WHAT YOU NEED TO DO: Leave the pictures out and quote only the lines from the one with "[1:22.13-1:23.13]" down to the end of the listing below.

SOURCE MATERIAL:
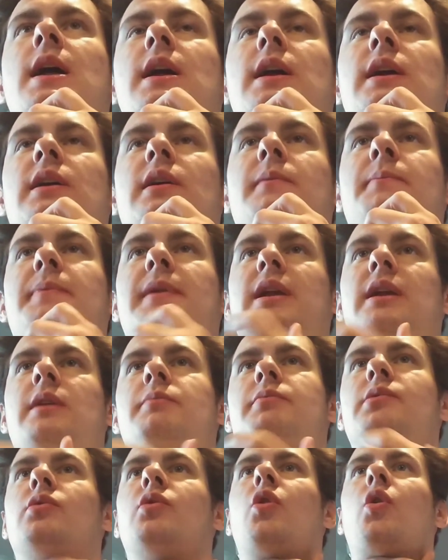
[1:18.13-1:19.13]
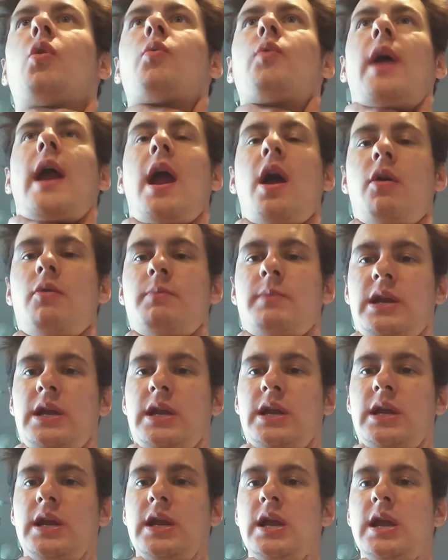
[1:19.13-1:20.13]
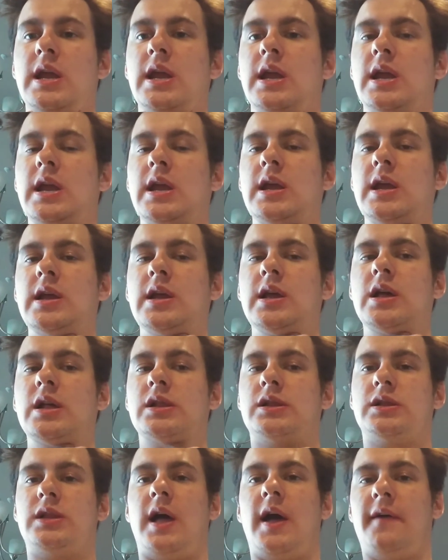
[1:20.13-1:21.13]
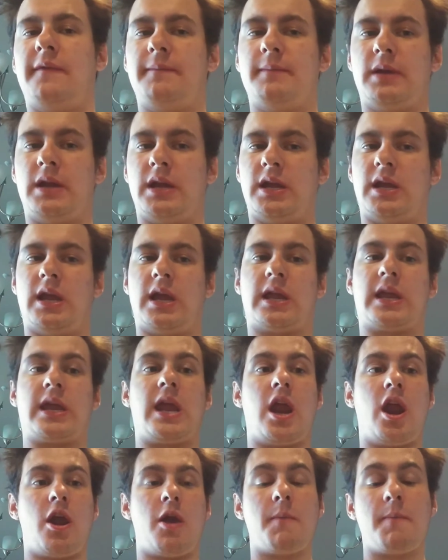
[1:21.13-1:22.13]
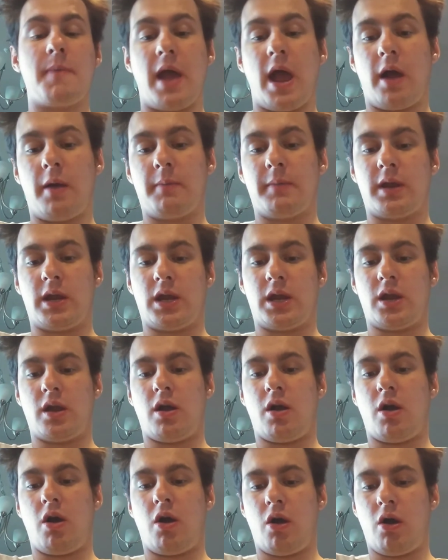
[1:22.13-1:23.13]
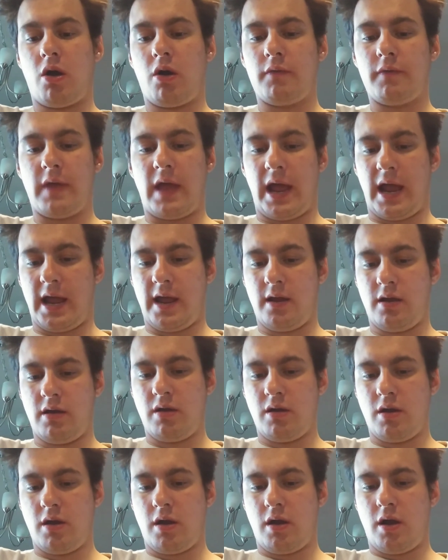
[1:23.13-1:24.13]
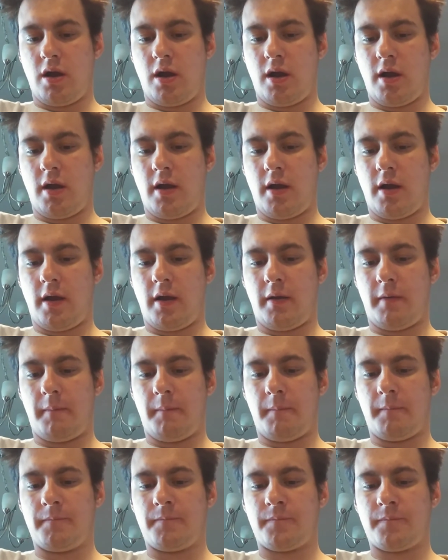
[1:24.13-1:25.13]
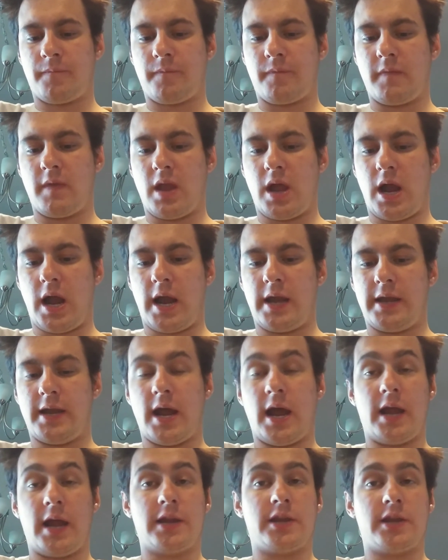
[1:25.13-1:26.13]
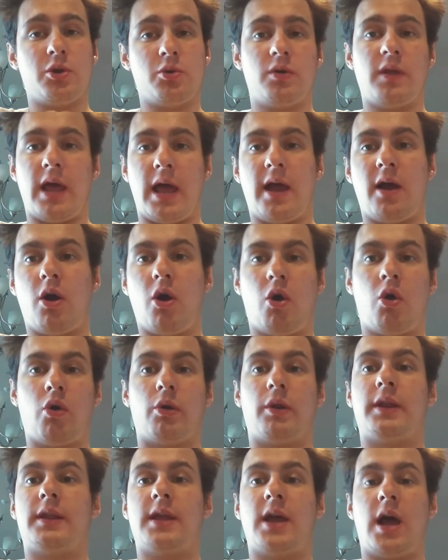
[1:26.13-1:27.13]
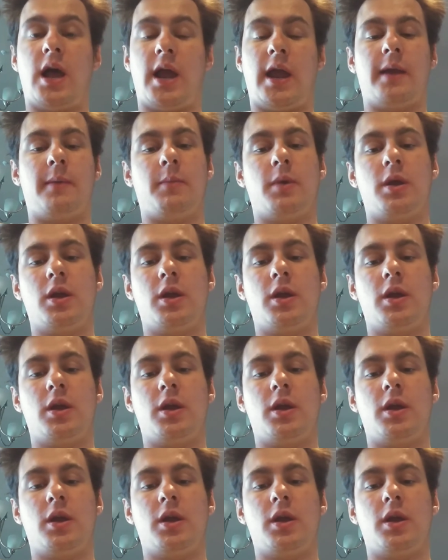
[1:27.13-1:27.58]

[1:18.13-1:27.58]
the people around me love me and care about me and all that. I know I do that all the time.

SOLUTION TO THIS TASK:
[1:22.13-1:23.13]
[1:23.13-1:24.13]
[1:24.13-1:25.13]
[1:25.13-1:26.13]
[1:26.13-1:27.13]
[1:27.13-1:27.58]

[1:18.13-1:27.58]
the people around me love me and care about me and all that. I know I do that all the time.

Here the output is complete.